WORK TO BE COMPLETED:
From the first line to the last, reproduce the records below exactly, omitting any picture.

___ GIVEN INFORMATION

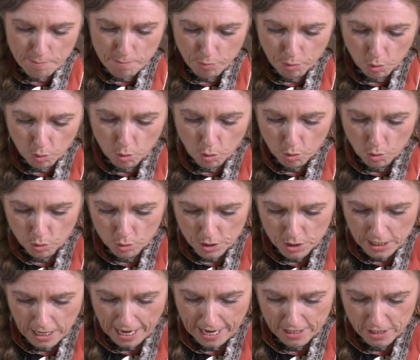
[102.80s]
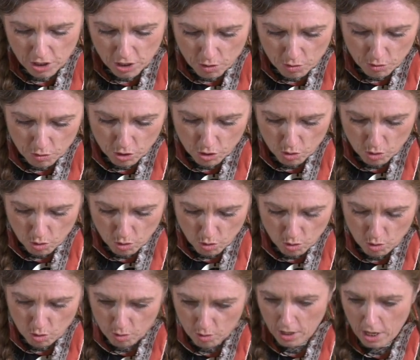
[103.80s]
board and use
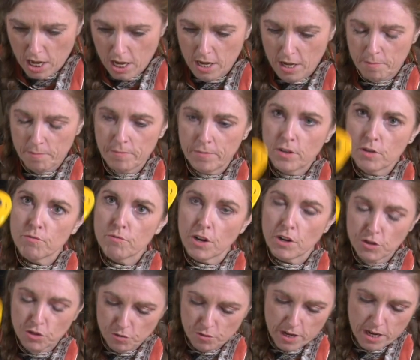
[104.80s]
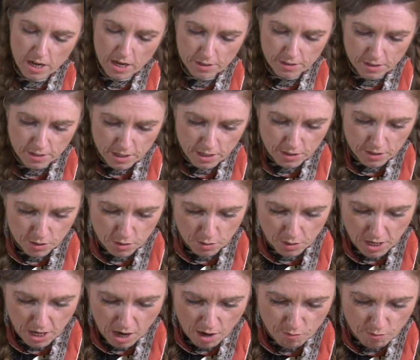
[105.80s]
your rotary cutter to
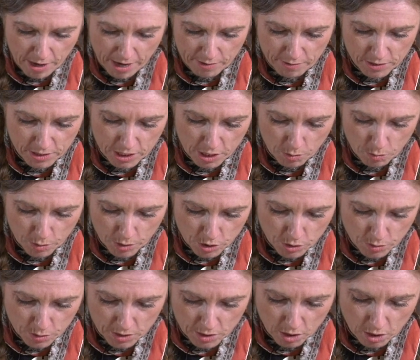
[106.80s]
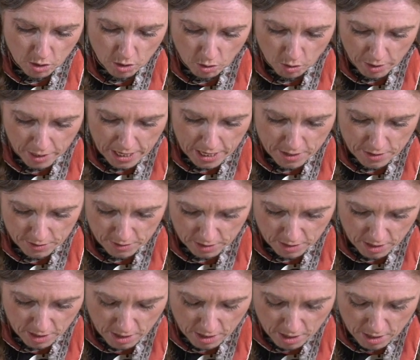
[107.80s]
cut round it, which is a lot
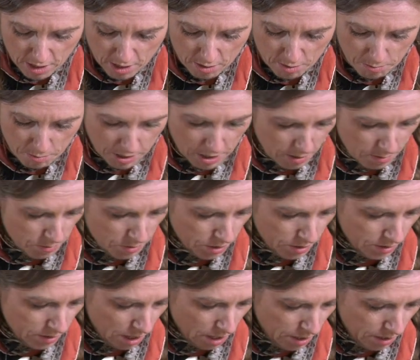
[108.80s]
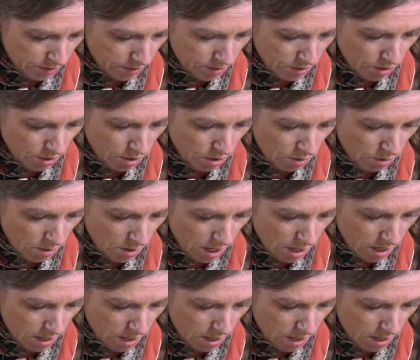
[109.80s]
easier, but I'm just going to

______

EXERCISE RESULT:
[102.80s]
[103.80s]
board and use
[104.80s]
[105.80s]
your rotary cutter to
[106.80s]
[107.80s]
cut round it, which is a lot
[108.80s]
[109.80s]
easier, but I'm just going to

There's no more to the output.